Recorded data
------------------------------

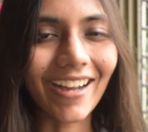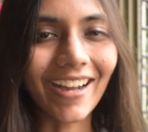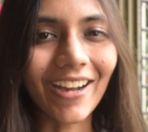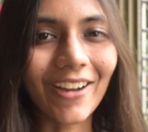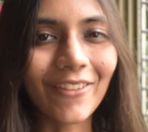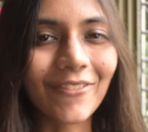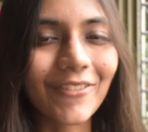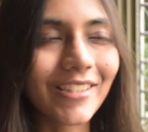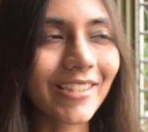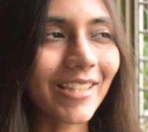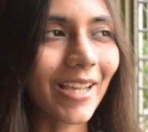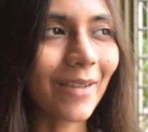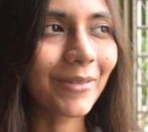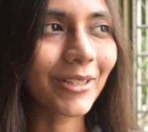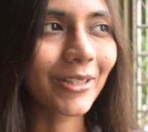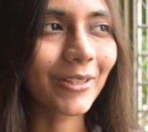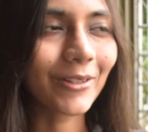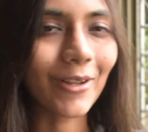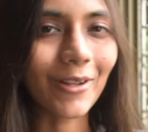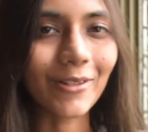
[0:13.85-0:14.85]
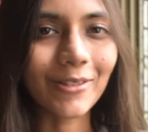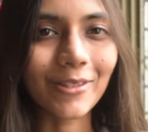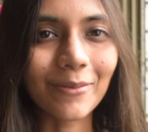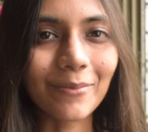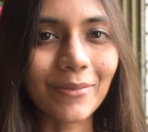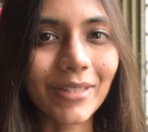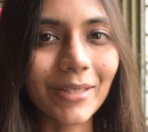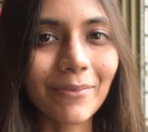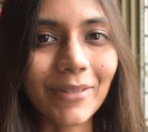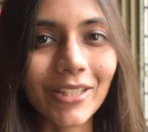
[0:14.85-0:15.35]
Uh, for some, it could
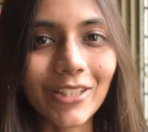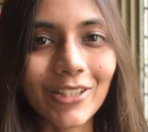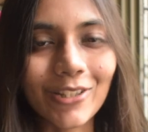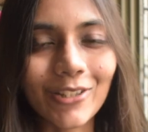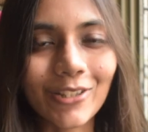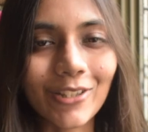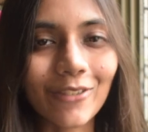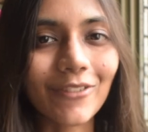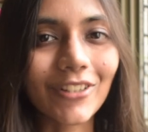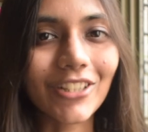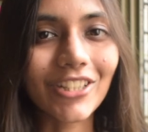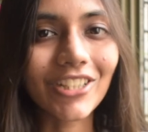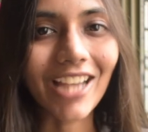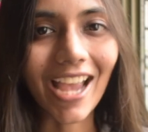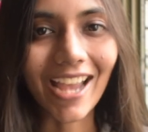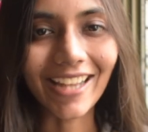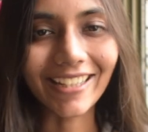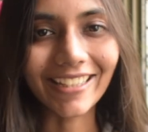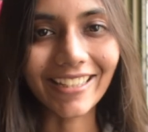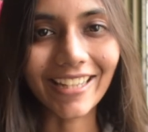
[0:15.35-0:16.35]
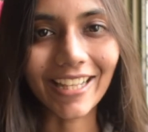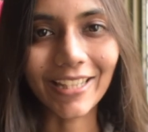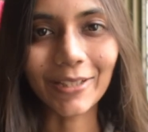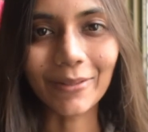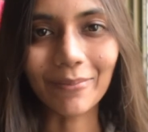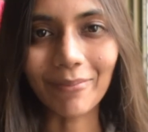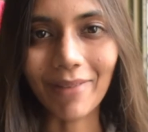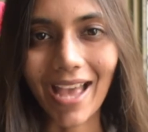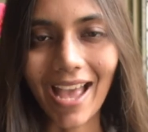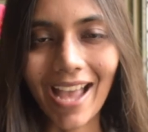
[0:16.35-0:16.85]
also be pictures of a shiny
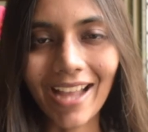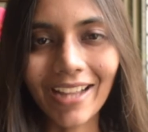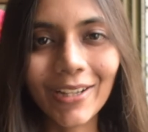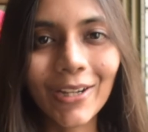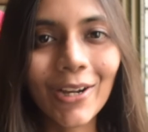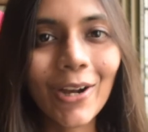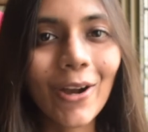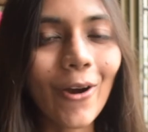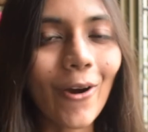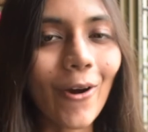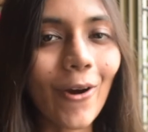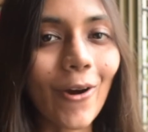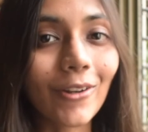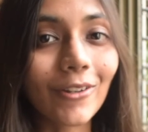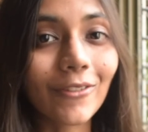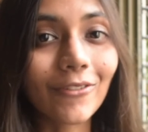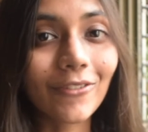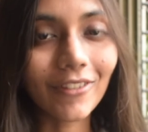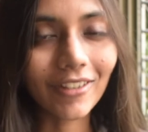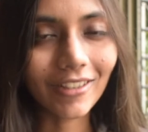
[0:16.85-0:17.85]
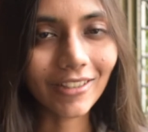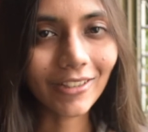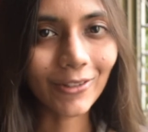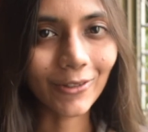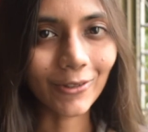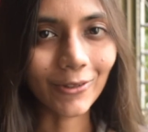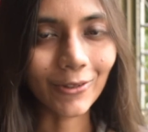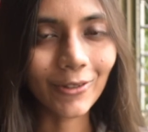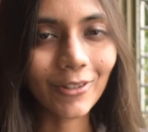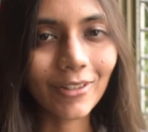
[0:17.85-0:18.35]
leather bag or a fur
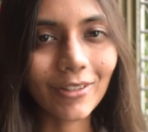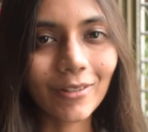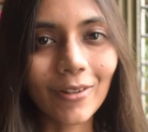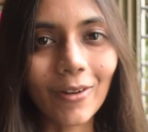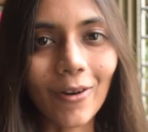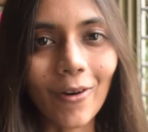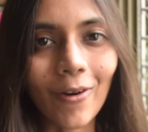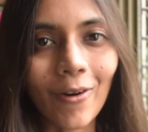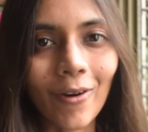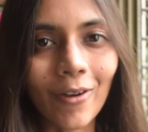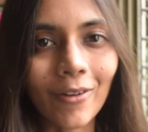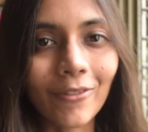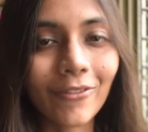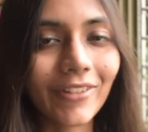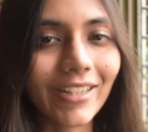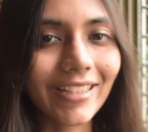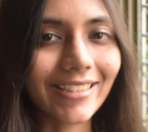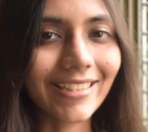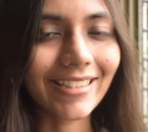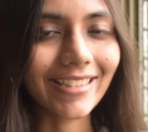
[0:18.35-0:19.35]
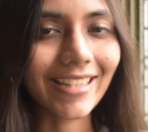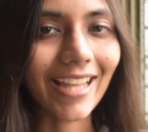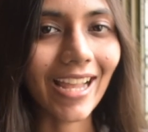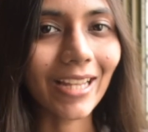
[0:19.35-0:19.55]
coat, or phrases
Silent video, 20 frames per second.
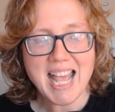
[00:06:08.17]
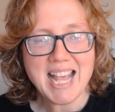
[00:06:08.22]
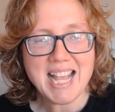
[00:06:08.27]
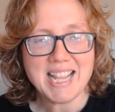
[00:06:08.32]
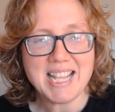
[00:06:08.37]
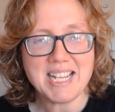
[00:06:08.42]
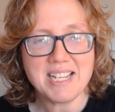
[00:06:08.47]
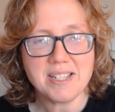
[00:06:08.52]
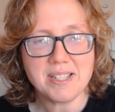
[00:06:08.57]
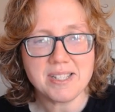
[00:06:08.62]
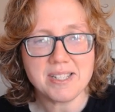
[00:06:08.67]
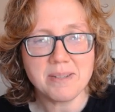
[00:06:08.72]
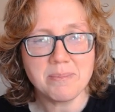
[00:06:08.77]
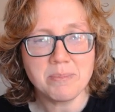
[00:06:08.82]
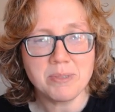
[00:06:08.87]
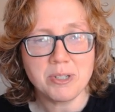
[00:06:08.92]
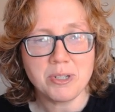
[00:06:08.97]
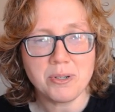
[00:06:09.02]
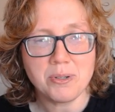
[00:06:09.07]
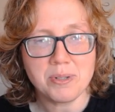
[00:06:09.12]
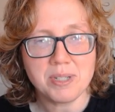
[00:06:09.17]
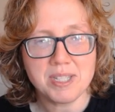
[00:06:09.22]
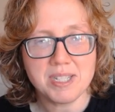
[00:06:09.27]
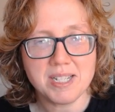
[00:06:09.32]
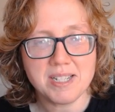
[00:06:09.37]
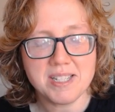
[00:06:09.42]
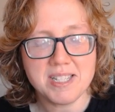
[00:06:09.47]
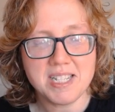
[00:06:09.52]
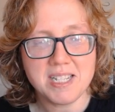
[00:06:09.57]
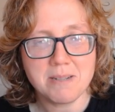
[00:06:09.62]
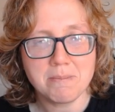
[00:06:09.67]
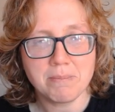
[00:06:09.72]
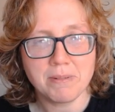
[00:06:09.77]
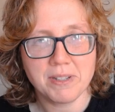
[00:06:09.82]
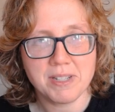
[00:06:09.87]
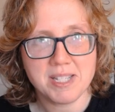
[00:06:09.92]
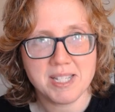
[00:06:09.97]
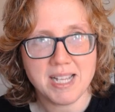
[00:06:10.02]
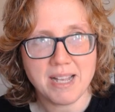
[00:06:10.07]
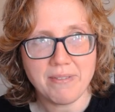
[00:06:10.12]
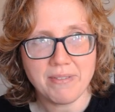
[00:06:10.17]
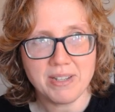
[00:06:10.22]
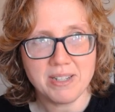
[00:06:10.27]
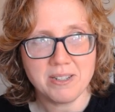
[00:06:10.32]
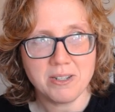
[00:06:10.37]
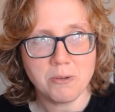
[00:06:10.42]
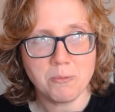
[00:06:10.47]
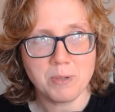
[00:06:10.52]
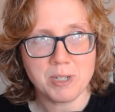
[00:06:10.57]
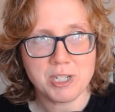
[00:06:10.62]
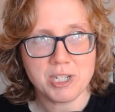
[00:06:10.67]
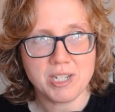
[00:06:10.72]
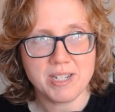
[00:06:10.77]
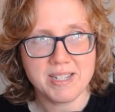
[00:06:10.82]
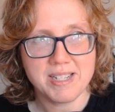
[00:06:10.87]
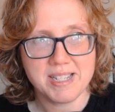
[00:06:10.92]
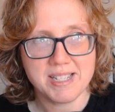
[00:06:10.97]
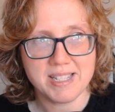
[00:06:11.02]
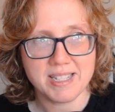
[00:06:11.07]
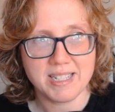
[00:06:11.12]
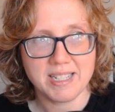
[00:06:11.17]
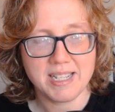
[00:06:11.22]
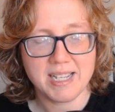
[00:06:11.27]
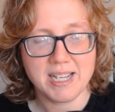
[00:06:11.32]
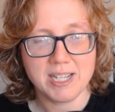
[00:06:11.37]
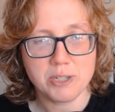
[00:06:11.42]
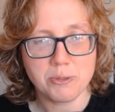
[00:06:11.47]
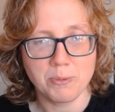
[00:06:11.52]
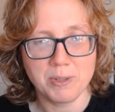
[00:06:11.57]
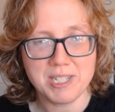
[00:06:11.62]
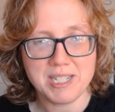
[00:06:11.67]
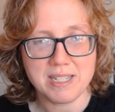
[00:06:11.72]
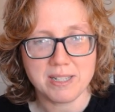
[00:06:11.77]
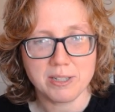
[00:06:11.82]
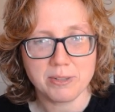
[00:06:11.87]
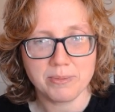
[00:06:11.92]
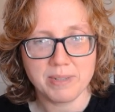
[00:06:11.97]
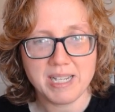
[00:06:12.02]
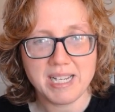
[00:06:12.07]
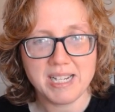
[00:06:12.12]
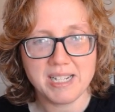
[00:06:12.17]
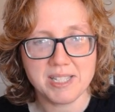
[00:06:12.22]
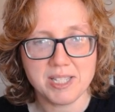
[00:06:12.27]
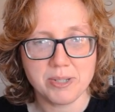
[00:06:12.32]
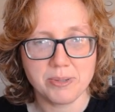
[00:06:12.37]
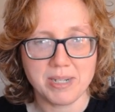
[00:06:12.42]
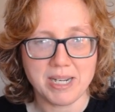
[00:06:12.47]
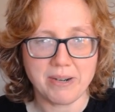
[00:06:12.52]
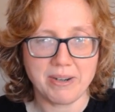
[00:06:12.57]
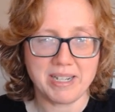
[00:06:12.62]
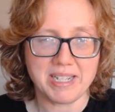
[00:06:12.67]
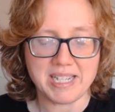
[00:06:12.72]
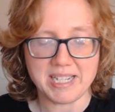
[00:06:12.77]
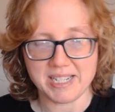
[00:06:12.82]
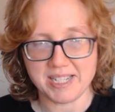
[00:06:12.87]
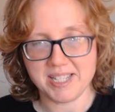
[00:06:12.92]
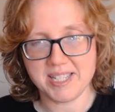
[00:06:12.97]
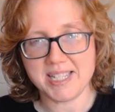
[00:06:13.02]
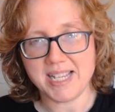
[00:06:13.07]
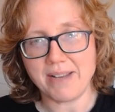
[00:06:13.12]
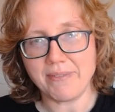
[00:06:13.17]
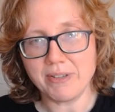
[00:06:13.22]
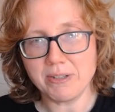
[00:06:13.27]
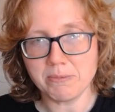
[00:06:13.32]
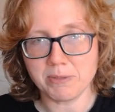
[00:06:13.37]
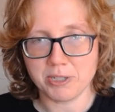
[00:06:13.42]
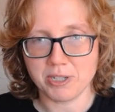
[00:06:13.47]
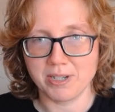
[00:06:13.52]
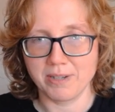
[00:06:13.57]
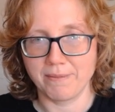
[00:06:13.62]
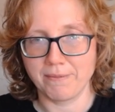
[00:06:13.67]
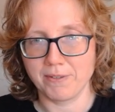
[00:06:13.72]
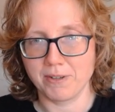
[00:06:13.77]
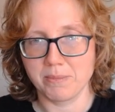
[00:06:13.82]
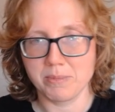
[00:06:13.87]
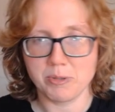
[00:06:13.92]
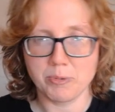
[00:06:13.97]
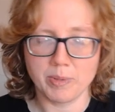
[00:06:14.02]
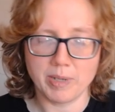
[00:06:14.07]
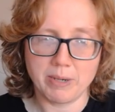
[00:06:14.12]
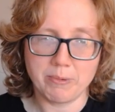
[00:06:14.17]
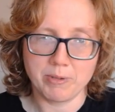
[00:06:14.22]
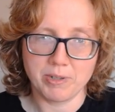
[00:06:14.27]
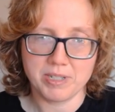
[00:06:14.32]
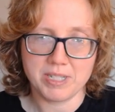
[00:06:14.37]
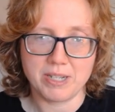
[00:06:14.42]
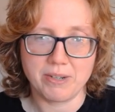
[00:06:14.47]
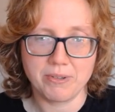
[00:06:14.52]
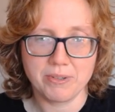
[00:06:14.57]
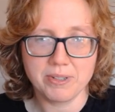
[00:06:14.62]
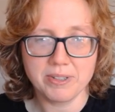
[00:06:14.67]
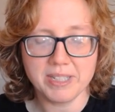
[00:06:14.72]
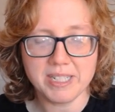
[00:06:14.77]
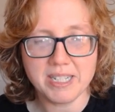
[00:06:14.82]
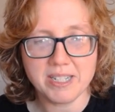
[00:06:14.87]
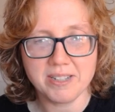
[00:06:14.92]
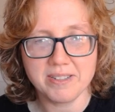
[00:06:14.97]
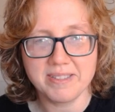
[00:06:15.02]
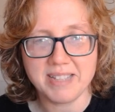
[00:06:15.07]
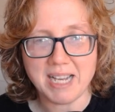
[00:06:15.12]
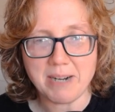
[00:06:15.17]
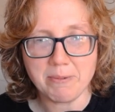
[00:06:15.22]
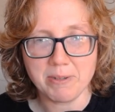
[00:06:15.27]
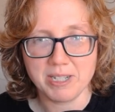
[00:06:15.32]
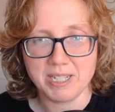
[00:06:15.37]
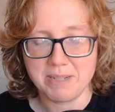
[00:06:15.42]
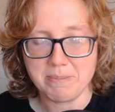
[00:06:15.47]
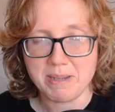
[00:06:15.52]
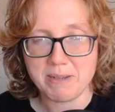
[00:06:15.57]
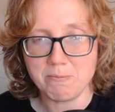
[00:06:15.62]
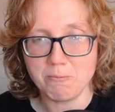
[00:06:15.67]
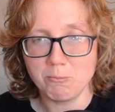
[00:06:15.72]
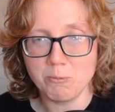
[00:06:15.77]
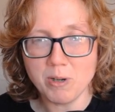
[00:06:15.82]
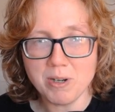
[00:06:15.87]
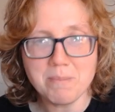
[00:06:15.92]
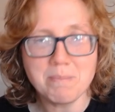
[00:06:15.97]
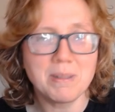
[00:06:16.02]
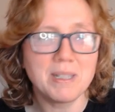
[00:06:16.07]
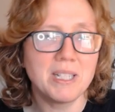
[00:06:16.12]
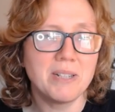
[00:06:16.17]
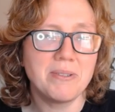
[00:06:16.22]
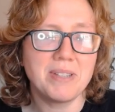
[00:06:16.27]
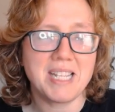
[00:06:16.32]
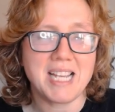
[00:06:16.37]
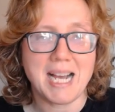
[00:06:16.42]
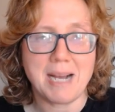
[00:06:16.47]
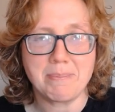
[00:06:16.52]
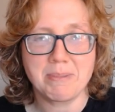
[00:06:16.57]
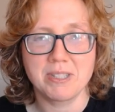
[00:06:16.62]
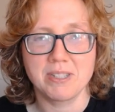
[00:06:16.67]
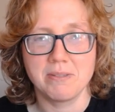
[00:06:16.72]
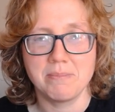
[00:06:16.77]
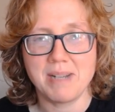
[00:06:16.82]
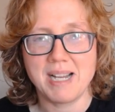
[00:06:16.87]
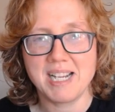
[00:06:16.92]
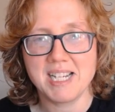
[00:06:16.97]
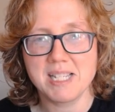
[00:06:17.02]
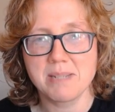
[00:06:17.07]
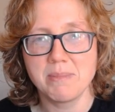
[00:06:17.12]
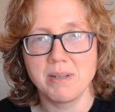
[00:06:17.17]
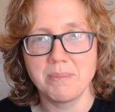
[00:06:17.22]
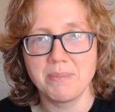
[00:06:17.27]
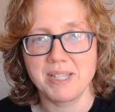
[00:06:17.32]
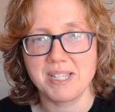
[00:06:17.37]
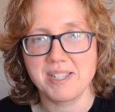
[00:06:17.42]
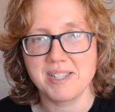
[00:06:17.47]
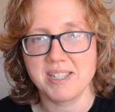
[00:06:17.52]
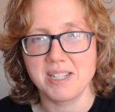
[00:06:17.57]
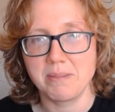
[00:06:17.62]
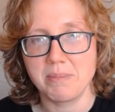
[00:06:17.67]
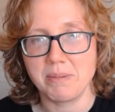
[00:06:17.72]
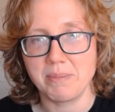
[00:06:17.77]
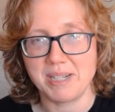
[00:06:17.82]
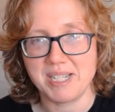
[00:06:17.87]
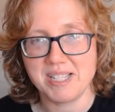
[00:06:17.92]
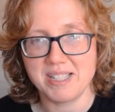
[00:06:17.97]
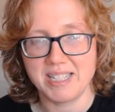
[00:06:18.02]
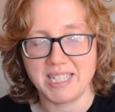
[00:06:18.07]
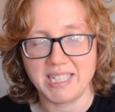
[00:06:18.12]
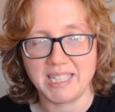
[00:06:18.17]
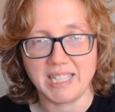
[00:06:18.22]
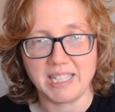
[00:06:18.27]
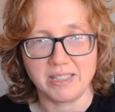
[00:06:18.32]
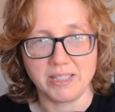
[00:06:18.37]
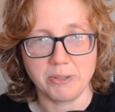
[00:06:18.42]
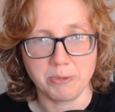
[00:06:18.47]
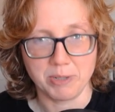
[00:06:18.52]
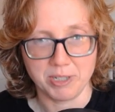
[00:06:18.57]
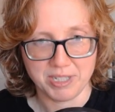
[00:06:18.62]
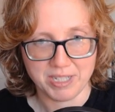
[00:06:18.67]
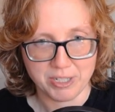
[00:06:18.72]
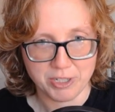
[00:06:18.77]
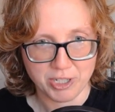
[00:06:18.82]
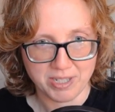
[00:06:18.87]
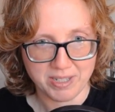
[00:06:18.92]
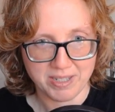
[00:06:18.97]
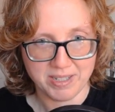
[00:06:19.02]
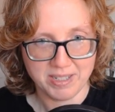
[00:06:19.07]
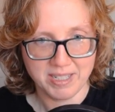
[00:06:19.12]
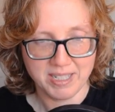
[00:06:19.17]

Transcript: These sum to 16 plus 7, which is 23, and so now I need a 7, which confirms what I worked out earlier, that we're going to be one below the absolute maximum. This is going to be my slightly lower digit.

------------------------------

_Your objective_
Reproduce exactly the lines above starting at the line containing "[00:06:17.37]" and ending at the line containing "[00:06:18.62]", including both, but not the pictures.

_Answer for the task_
[00:06:17.37]
[00:06:17.42]
[00:06:17.47]
[00:06:17.52]
[00:06:17.57]
[00:06:17.62]
[00:06:17.67]
[00:06:17.72]
[00:06:17.77]
[00:06:17.82]
[00:06:17.87]
[00:06:17.92]
[00:06:17.97]
[00:06:18.02]
[00:06:18.07]
[00:06:18.12]
[00:06:18.17]
[00:06:18.22]
[00:06:18.27]
[00:06:18.32]
[00:06:18.37]
[00:06:18.42]
[00:06:18.47]
[00:06:18.52]
[00:06:18.57]
[00:06:18.62]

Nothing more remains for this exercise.